Wednesday, July 26, 2006

Science News

Posted by Trent Walters at 9:54 AM
Via Physorg, build your own biodiesel! Find some old McDonald french fry oil and store it somewhere well-ventilated. Replace the glycerol with methanol and lye.


Nano self-assembly (sort of)? Say it ain't so!

Chemical lithography doesn’t "succumb to many of the defects and limitations of previous lithography techniques.... [It arranges particles] controlled by differences in reactivity....

"[S]cientists pre-patterned [silicon] wafers using etching techniques based on a phenomenon called “atomic step movement.” Because atom-high steps innately exist on silicon surfaces, the scientists could move these steps during high-temperature treatments to fabricate a desired pattern.

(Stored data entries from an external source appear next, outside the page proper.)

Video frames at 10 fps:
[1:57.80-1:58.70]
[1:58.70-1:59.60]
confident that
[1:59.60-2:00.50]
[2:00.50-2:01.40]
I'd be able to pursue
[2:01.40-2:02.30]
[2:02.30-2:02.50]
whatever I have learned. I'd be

Chemical reactions (between the silicon, nitrogen and oxygen) caused very thin nitride linings to form in accordance with the atomic step boundaries, thereby pre-patterning the wafers."

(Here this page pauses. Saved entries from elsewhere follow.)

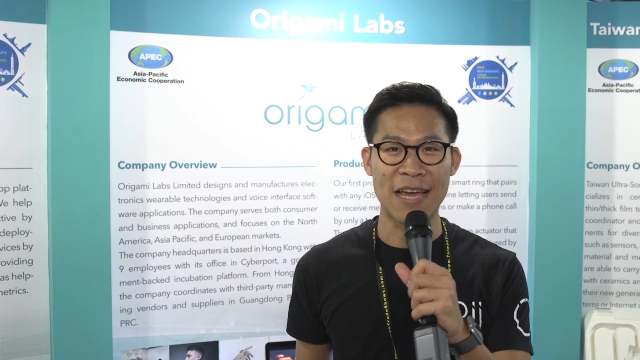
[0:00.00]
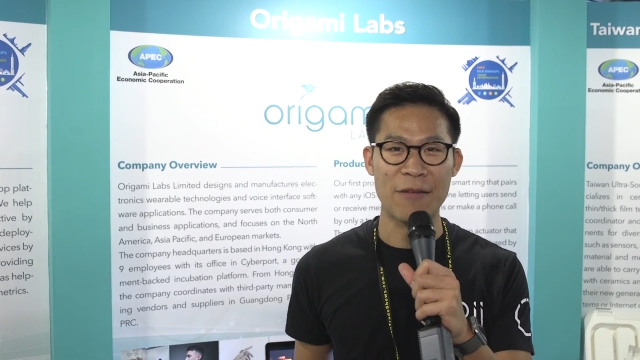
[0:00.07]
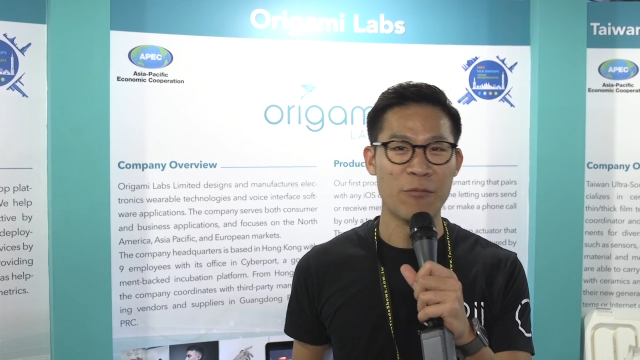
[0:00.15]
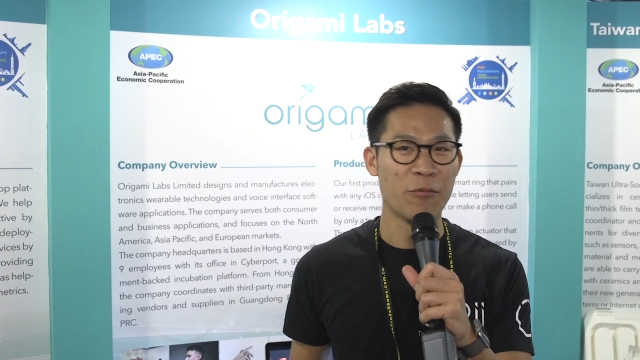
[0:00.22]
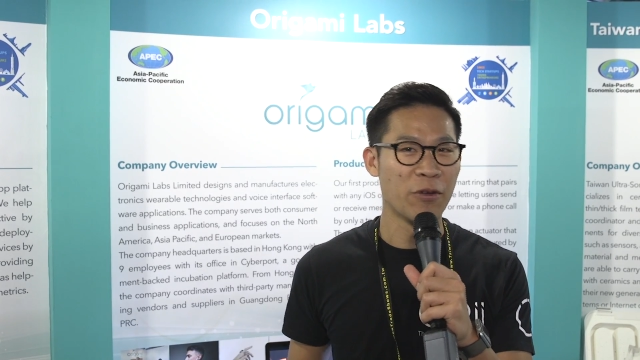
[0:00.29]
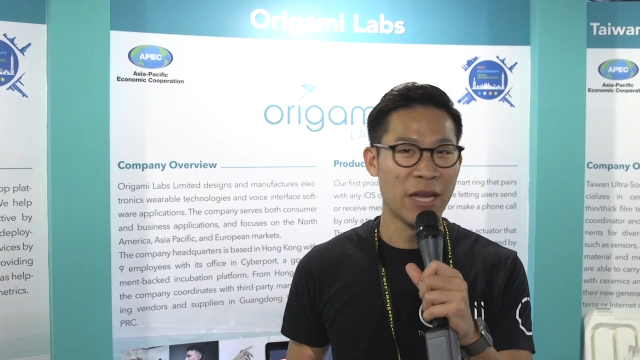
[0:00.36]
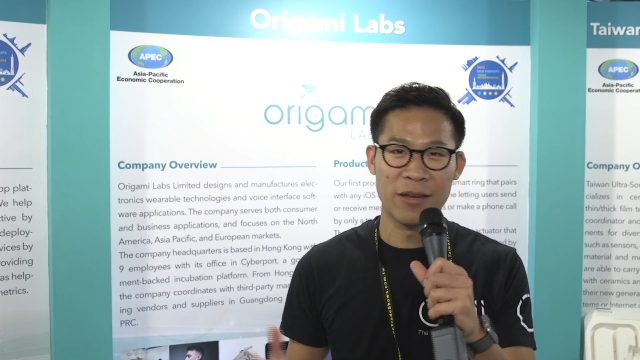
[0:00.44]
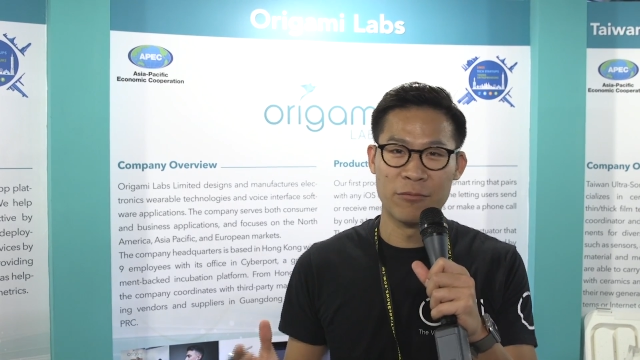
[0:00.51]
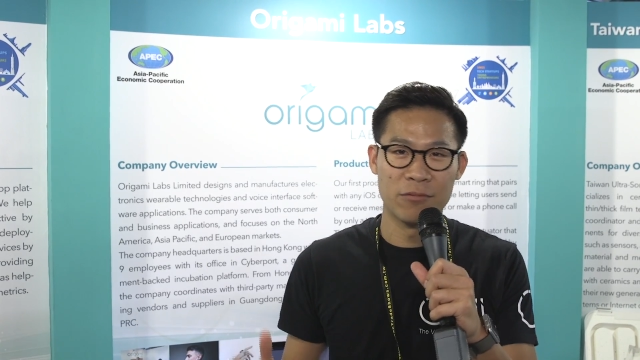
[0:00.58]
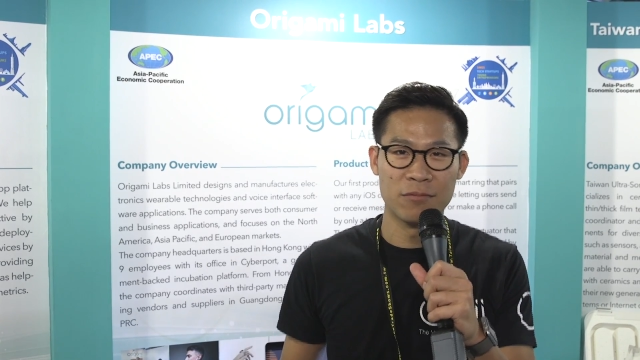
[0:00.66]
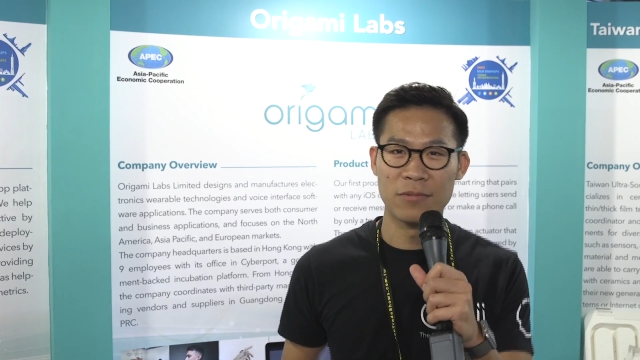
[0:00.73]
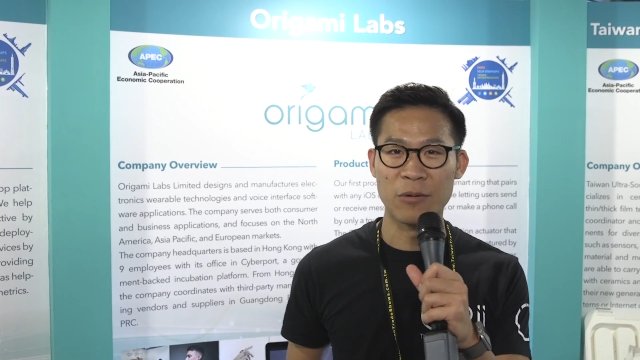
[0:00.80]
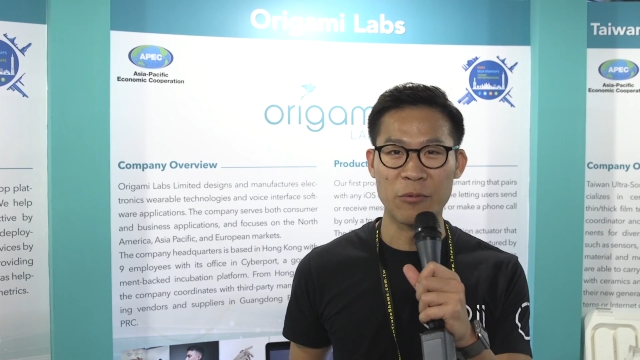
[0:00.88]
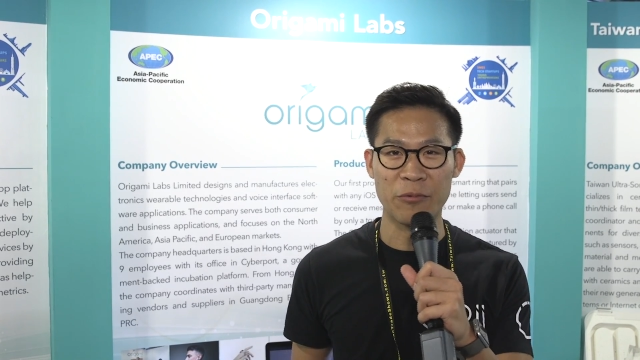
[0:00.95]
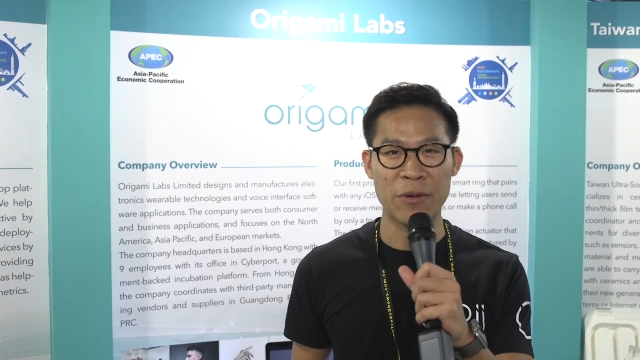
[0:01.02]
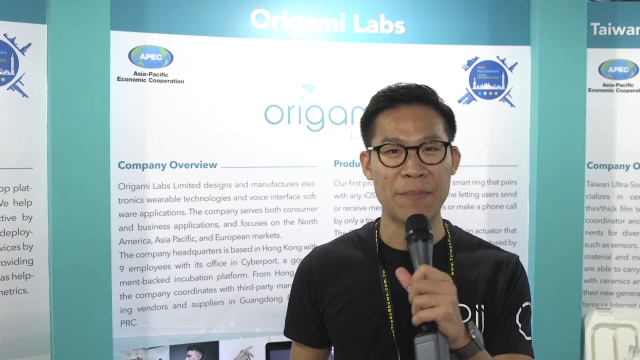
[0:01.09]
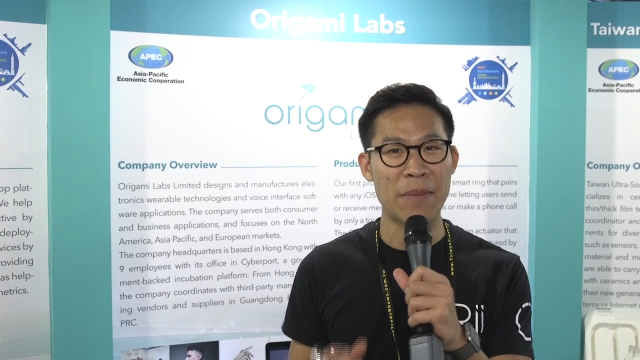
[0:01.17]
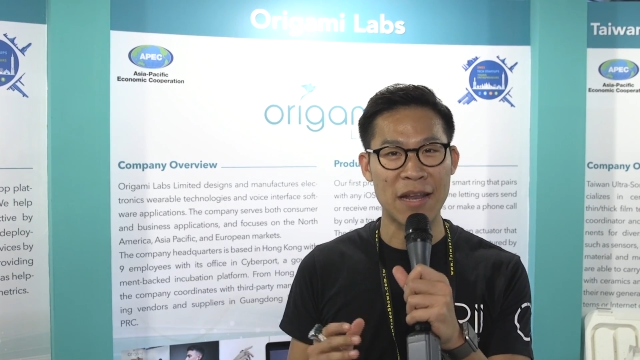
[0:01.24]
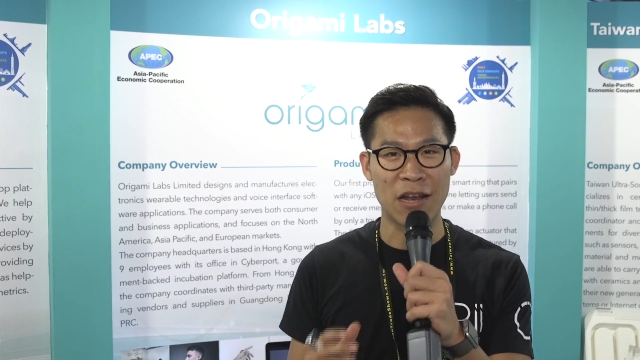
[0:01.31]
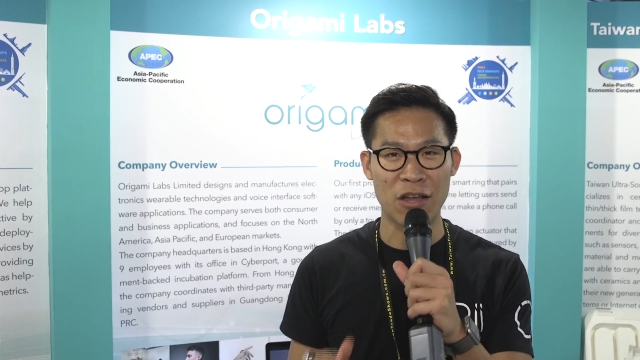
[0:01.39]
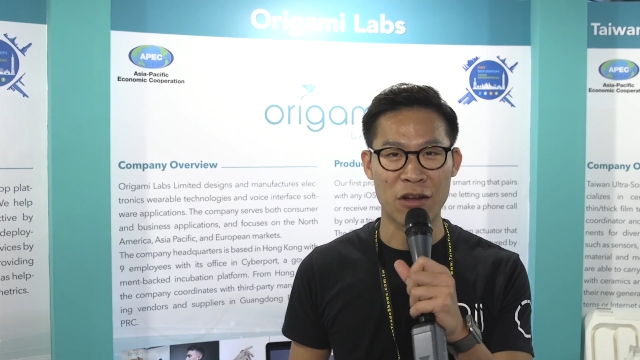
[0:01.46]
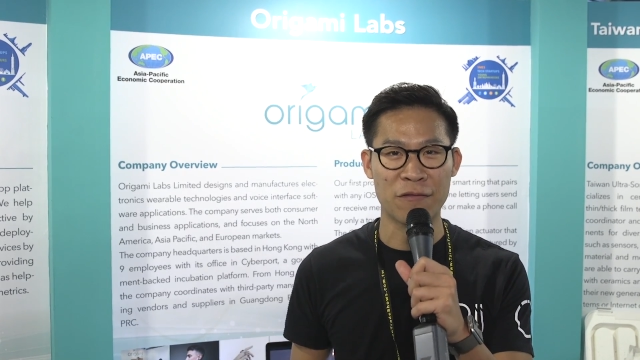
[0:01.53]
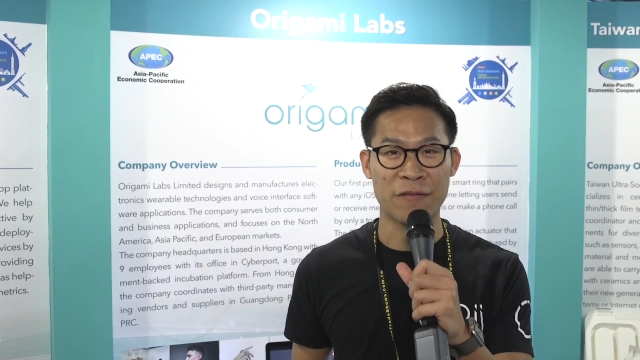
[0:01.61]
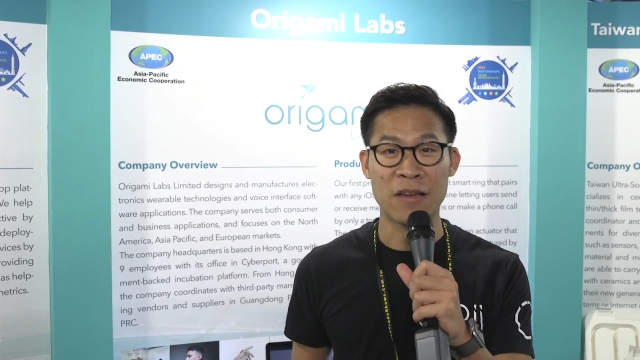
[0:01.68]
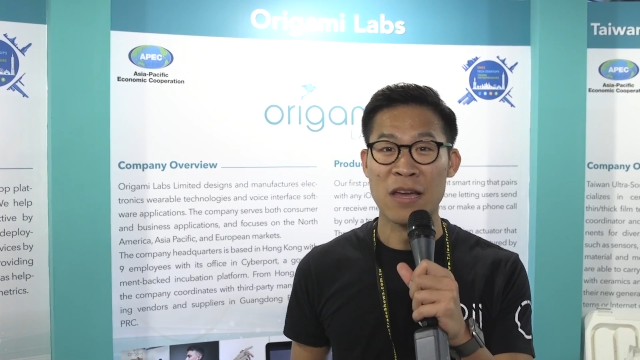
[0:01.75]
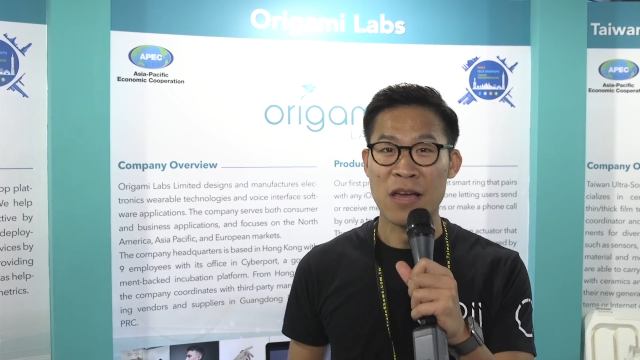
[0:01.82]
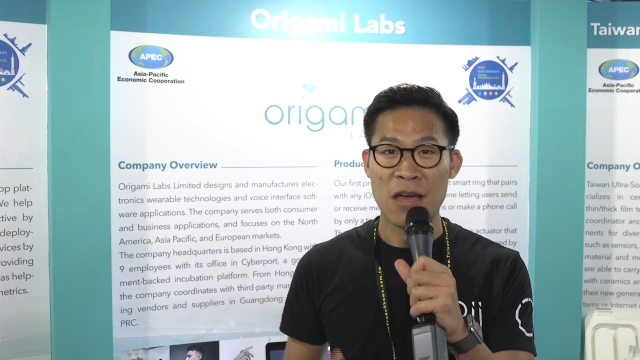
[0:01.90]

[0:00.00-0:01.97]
And we met a lot of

Via Scientific American, the World Cup for Soccer traded for greener prospects:

"In Tamil Nadu, India, Women for Sustainable Development, a nonprofit organization, will oversee the installation of 700 to 1,000 biogas reactors--simple enclosed pits about the size of a well into which villagers dump cow dung. The fermenting mass generates gas, which fuels stoves and replaces kerosene. Two other sustainable energy projects will take place in South Africa. One will capture off-gas at a sewage treatment facility and burn it to supply electricity to Sebokeng, a township near Johannesburg. The other will replace a citrus farm's coal-fired heating system with one that burns sawdust--a by-product of wood processing usually discarded.


How do bears improve local ecology through wasting food?

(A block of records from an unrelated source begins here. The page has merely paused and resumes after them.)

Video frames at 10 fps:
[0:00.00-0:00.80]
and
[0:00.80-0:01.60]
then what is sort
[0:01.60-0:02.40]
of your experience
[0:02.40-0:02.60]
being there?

Spawning salmon bring ocean-derived energy into land. Salmon provide bears fat to "hibernate" during the winter.

"[B]ears actually fertilize the forests, nourishing them by discarding partially eaten salmon carcasses.... Flies, beetles, slugs and other invertebrates colonize the carcasses almost immediately and deposit their eggs there. Gulls, ravens, crows, jays, magpies, mink, marten, and other species of birds and mammals readily and often quickly make a meal of the carcasses.... [M]ore than 50 species of terrestrial vertebrates [are] nourished by salmon carcasses.... [And to benefit plants,] rain and microbial activity... break down the carcasses, making the nitrogen, phosphorus available."


Global warming explained: "water vapor and carbon dioxide... absorb a portion of the infrared heat radiated by the Earth's surface.... It will be difficult to slow or stop this global warming thanks to the warming of the Earth's oceans as well."


Get a weather station for your home.